----- PROVIDED DATA

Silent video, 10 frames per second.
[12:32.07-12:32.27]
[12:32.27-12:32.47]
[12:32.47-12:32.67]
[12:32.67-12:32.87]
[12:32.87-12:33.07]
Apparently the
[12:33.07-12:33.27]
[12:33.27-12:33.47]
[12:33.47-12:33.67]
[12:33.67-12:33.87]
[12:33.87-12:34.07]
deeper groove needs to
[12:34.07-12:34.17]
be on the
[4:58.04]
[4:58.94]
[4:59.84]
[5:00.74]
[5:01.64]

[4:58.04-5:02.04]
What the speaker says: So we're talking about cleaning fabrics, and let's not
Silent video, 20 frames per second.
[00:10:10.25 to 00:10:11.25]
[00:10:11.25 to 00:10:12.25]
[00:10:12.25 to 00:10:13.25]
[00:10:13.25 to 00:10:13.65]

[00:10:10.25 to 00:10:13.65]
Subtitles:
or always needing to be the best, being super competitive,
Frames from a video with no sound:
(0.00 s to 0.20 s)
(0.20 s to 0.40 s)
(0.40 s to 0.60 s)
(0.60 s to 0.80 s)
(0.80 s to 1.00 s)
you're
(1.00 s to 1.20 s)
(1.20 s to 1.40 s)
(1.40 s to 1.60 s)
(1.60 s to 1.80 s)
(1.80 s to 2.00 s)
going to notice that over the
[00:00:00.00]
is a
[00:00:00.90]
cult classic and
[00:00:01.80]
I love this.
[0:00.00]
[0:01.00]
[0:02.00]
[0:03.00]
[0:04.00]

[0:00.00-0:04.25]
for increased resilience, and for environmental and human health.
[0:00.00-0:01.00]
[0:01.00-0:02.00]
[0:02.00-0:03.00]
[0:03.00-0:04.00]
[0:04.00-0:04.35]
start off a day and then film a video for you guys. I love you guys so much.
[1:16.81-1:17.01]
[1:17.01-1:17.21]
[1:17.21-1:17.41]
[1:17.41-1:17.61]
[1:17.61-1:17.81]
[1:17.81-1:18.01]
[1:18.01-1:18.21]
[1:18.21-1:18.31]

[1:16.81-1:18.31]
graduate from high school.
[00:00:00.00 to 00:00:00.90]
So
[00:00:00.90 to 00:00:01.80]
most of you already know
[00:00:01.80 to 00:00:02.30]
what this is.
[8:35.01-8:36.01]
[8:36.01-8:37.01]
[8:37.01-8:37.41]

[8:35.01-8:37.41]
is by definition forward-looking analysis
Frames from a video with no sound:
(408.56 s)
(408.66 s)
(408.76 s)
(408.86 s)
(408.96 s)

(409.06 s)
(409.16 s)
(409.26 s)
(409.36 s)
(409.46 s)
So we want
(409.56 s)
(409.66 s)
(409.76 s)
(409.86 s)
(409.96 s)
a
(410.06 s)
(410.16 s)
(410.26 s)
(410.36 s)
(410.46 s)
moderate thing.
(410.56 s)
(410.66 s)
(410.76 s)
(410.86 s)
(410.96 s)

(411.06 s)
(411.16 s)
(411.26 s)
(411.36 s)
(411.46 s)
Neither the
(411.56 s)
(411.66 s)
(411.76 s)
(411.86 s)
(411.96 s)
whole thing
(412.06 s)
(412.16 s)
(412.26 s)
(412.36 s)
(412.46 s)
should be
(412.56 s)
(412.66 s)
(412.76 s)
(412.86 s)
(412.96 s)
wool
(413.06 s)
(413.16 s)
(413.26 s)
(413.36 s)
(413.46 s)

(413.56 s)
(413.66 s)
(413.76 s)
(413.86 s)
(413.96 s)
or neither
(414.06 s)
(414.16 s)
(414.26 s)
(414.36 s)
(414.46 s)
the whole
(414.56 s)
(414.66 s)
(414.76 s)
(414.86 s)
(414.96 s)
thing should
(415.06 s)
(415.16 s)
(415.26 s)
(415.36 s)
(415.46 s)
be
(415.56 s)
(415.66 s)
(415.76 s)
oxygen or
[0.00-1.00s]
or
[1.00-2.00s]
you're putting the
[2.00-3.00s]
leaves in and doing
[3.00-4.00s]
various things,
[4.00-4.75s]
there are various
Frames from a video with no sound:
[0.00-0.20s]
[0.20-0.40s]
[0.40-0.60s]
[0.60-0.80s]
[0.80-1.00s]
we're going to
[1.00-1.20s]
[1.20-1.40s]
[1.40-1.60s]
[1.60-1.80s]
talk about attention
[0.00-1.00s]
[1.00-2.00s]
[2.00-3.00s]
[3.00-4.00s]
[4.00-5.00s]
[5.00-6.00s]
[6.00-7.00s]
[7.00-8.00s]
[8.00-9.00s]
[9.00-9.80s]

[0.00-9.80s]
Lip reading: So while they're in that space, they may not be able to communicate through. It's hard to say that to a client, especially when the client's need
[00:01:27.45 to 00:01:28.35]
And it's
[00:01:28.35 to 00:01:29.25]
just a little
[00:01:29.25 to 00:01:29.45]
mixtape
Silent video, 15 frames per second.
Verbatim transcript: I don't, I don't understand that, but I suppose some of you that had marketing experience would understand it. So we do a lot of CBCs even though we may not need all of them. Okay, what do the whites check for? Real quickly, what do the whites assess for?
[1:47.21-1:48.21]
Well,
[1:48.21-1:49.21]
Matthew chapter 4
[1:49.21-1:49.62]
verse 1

----------

EXERCISE PROMPT
You are asked to transcribe all of the data above exactly.

RESPONSE AREA
Silent video, 10 frames per second.
[12:32.07-12:32.27]
[12:32.27-12:32.47]
[12:32.47-12:32.67]
[12:32.67-12:32.87]
[12:32.87-12:33.07]
Apparently the
[12:33.07-12:33.27]
[12:33.27-12:33.47]
[12:33.47-12:33.67]
[12:33.67-12:33.87]
[12:33.87-12:34.07]
deeper groove needs to
[12:34.07-12:34.17]
be on the
[4:58.04]
[4:58.94]
[4:59.84]
[5:00.74]
[5:01.64]

[4:58.04-5:02.04]
What the speaker says: So we're talking about cleaning fabrics, and let's not
Silent video, 20 frames per second.
[00:10:10.25 to 00:10:11.25]
[00:10:11.25 to 00:10:12.25]
[00:10:12.25 to 00:10:13.25]
[00:10:13.25 to 00:10:13.65]

[00:10:10.25 to 00:10:13.65]
Subtitles:
or always needing to be the best, being super competitive,
Frames from a video with no sound:
(0.00 s to 0.20 s)
(0.20 s to 0.40 s)
(0.40 s to 0.60 s)
(0.60 s to 0.80 s)
(0.80 s to 1.00 s)
you're
(1.00 s to 1.20 s)
(1.20 s to 1.40 s)
(1.40 s to 1.60 s)
(1.60 s to 1.80 s)
(1.80 s to 2.00 s)
going to notice that over the
[00:00:00.00]
is a
[00:00:00.90]
cult classic and
[00:00:01.80]
I love this.
[0:00.00]
[0:01.00]
[0:02.00]
[0:03.00]
[0:04.00]

[0:00.00-0:04.25]
for increased resilience, and for environmental and human health.
[0:00.00-0:01.00]
[0:01.00-0:02.00]
[0:02.00-0:03.00]
[0:03.00-0:04.00]
[0:04.00-0:04.35]
start off a day and then film a video for you guys. I love you guys so much.
[1:16.81-1:17.01]
[1:17.01-1:17.21]
[1:17.21-1:17.41]
[1:17.41-1:17.61]
[1:17.61-1:17.81]
[1:17.81-1:18.01]
[1:18.01-1:18.21]
[1:18.21-1:18.31]

[1:16.81-1:18.31]
graduate from high school.
[00:00:00.00 to 00:00:00.90]
So
[00:00:00.90 to 00:00:01.80]
most of you already know
[00:00:01.80 to 00:00:02.30]
what this is.
[8:35.01-8:36.01]
[8:36.01-8:37.01]
[8:37.01-8:37.41]

[8:35.01-8:37.41]
is by definition forward-looking analysis
Frames from a video with no sound:
(408.56 s)
(408.66 s)
(408.76 s)
(408.86 s)
(408.96 s)

(409.06 s)
(409.16 s)
(409.26 s)
(409.36 s)
(409.46 s)
So we want
(409.56 s)
(409.66 s)
(409.76 s)
(409.86 s)
(409.96 s)
a
(410.06 s)
(410.16 s)
(410.26 s)
(410.36 s)
(410.46 s)
moderate thing.
(410.56 s)
(410.66 s)
(410.76 s)
(410.86 s)
(410.96 s)

(411.06 s)
(411.16 s)
(411.26 s)
(411.36 s)
(411.46 s)
Neither the
(411.56 s)
(411.66 s)
(411.76 s)
(411.86 s)
(411.96 s)
whole thing
(412.06 s)
(412.16 s)
(412.26 s)
(412.36 s)
(412.46 s)
should be
(412.56 s)
(412.66 s)
(412.76 s)
(412.86 s)
(412.96 s)
wool
(413.06 s)
(413.16 s)
(413.26 s)
(413.36 s)
(413.46 s)

(413.56 s)
(413.66 s)
(413.76 s)
(413.86 s)
(413.96 s)
or neither
(414.06 s)
(414.16 s)
(414.26 s)
(414.36 s)
(414.46 s)
the whole
(414.56 s)
(414.66 s)
(414.76 s)
(414.86 s)
(414.96 s)
thing should
(415.06 s)
(415.16 s)
(415.26 s)
(415.36 s)
(415.46 s)
be
(415.56 s)
(415.66 s)
(415.76 s)
oxygen or
[0.00-1.00s]
or
[1.00-2.00s]
you're putting the
[2.00-3.00s]
leaves in and doing
[3.00-4.00s]
various things,
[4.00-4.75s]
there are various
Frames from a video with no sound:
[0.00-0.20s]
[0.20-0.40s]
[0.40-0.60s]
[0.60-0.80s]
[0.80-1.00s]
we're going to
[1.00-1.20s]
[1.20-1.40s]
[1.40-1.60s]
[1.60-1.80s]
talk about attention
[0.00-1.00s]
[1.00-2.00s]
[2.00-3.00s]
[3.00-4.00s]
[4.00-5.00s]
[5.00-6.00s]
[6.00-7.00s]
[7.00-8.00s]
[8.00-9.00s]
[9.00-9.80s]

[0.00-9.80s]
Lip reading: So while they're in that space, they may not be able to communicate through. It's hard to say that to a client, especially when the client's need
[00:01:27.45 to 00:01:28.35]
And it's
[00:01:28.35 to 00:01:29.25]
just a little
[00:01:29.25 to 00:01:29.45]
mixtape
Silent video, 15 frames per second.
Verbatim transcript: I don't, I don't understand that, but I suppose some of you that had marketing experience would understand it. So we do a lot of CBCs even though we may not need all of them. Okay, what do the whites check for? Real quickly, what do the whites assess for?
[1:47.21-1:48.21]
Well,
[1:48.21-1:49.21]
Matthew chapter 4
[1:49.21-1:49.62]
verse 1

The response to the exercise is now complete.